(AIM OF THE TASK) Your reply must contain the lines from the one with "[27:49.83-27:50.73]" through the last line of the material, exact and complete, with no pictures and no other text.
-------- RECORD EXCERPTS
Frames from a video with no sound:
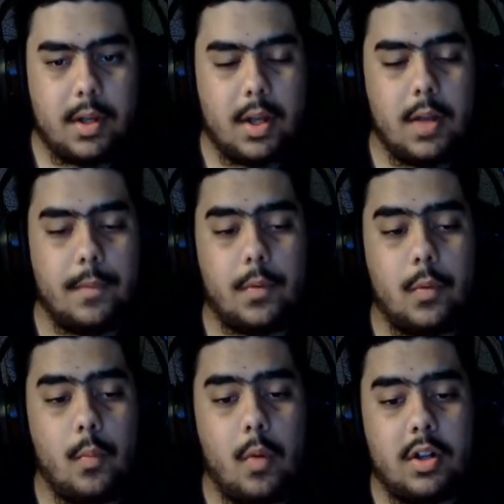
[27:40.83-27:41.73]
If you
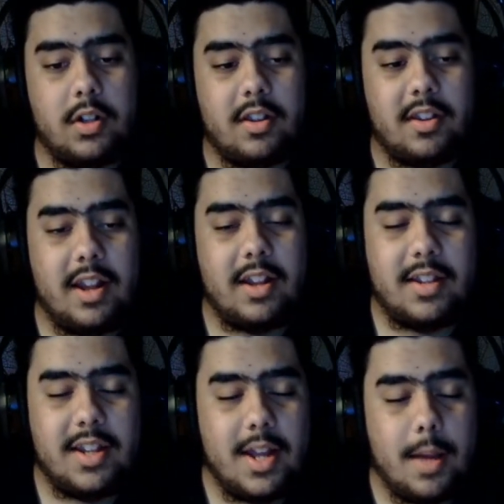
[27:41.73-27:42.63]
wanted to scan
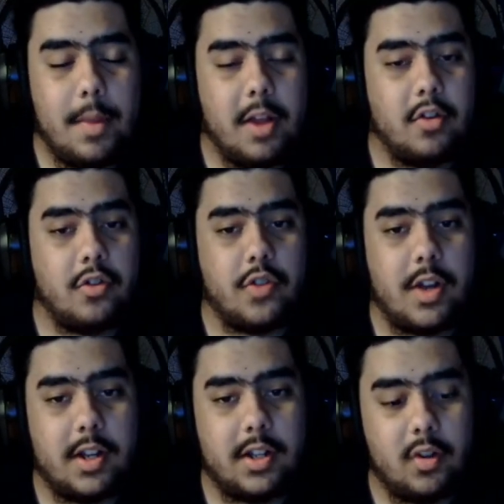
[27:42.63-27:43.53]
the Ender
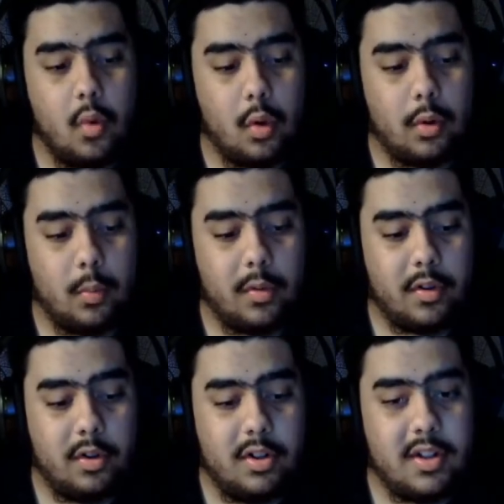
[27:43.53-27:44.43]
Dragon or the
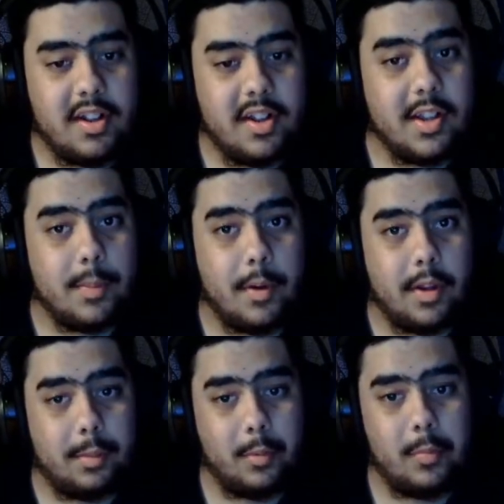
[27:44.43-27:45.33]
Wither, it's
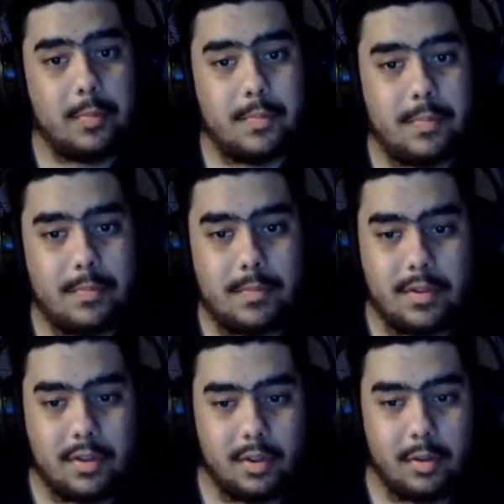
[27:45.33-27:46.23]
possible.
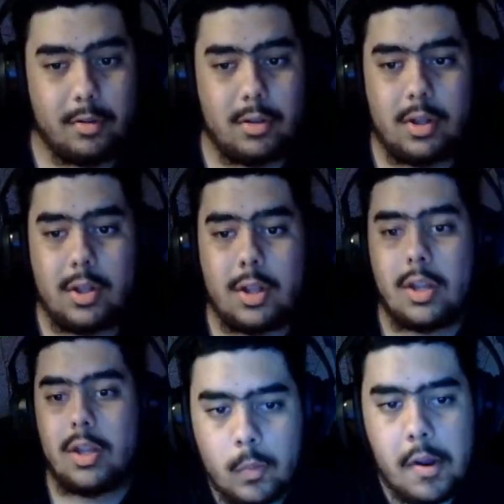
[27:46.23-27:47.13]
So,
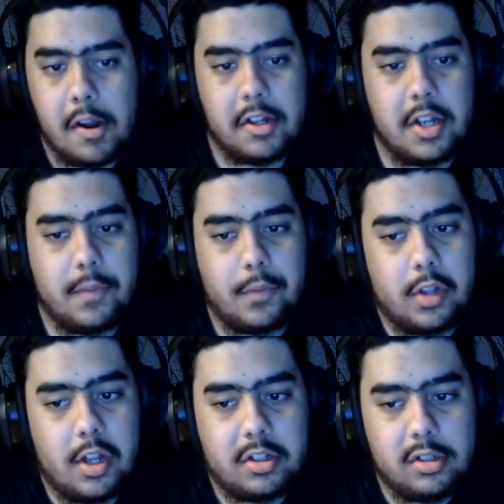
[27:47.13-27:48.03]
oh yeah, if you're
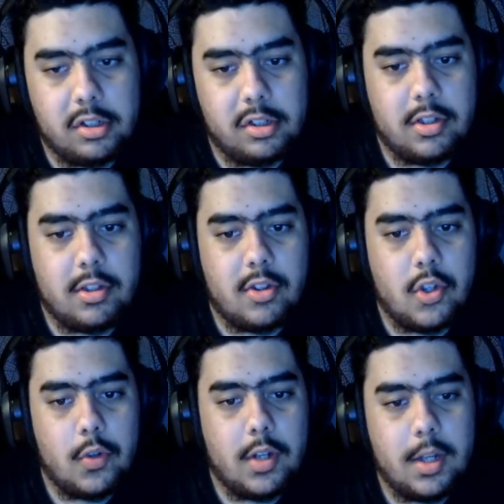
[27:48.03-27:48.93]
locked on
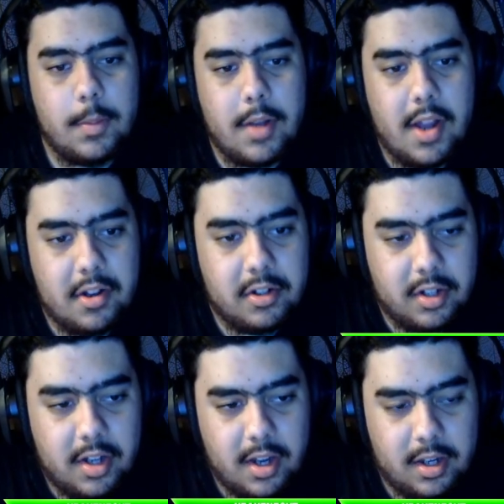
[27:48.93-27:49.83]
to an
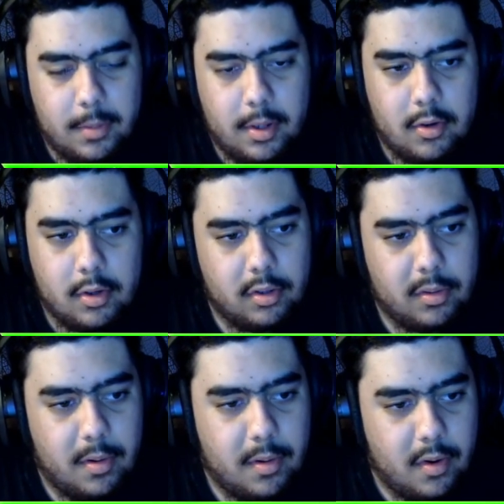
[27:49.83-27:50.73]
enemy or
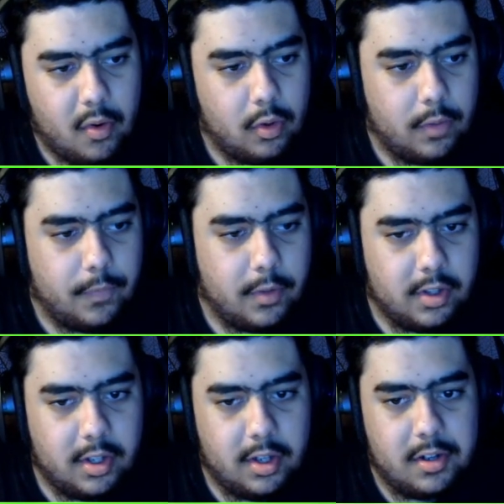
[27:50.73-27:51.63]
a
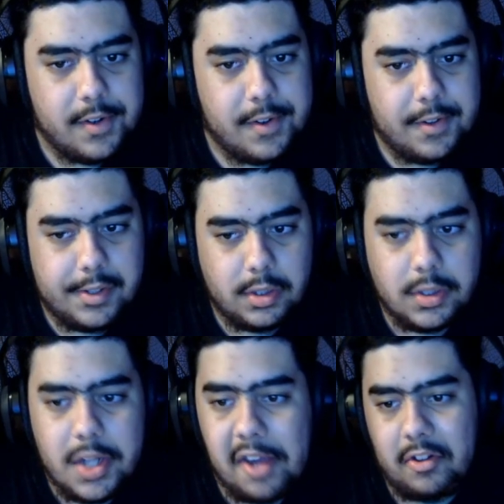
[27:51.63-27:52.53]
friendly,
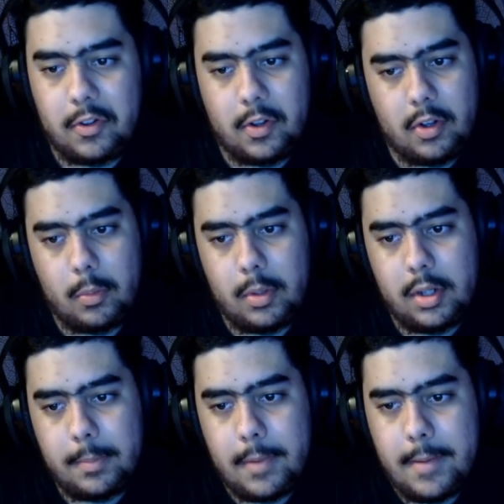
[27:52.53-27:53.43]
and there's another one
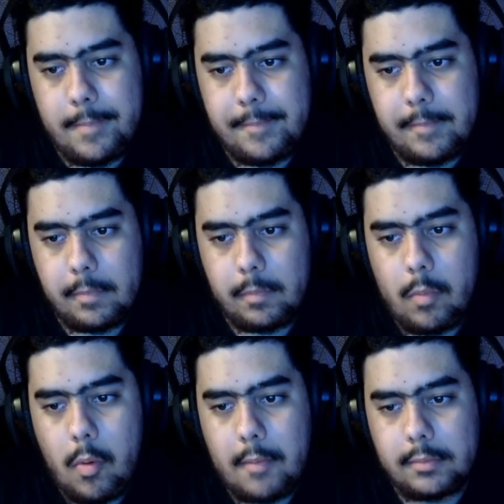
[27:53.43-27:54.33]
nearby,
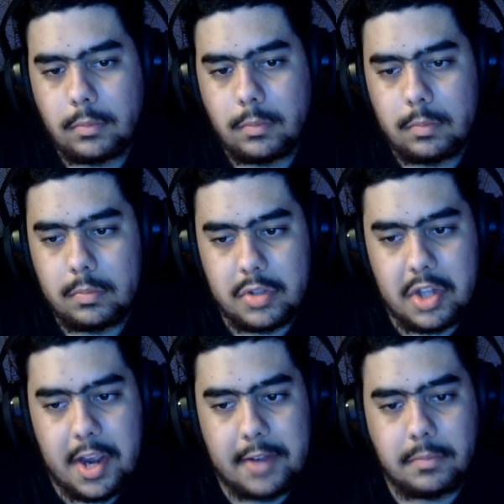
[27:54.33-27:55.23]
yeah.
----------------
(SOLUTION TO THE EXERCISE)
[27:49.83-27:50.73]
enemy or
[27:50.73-27:51.63]
a
[27:51.63-27:52.53]
friendly,
[27:52.53-27:53.43]
and there's another one
[27:53.43-27:54.33]
nearby,
[27:54.33-27:55.23]
yeah.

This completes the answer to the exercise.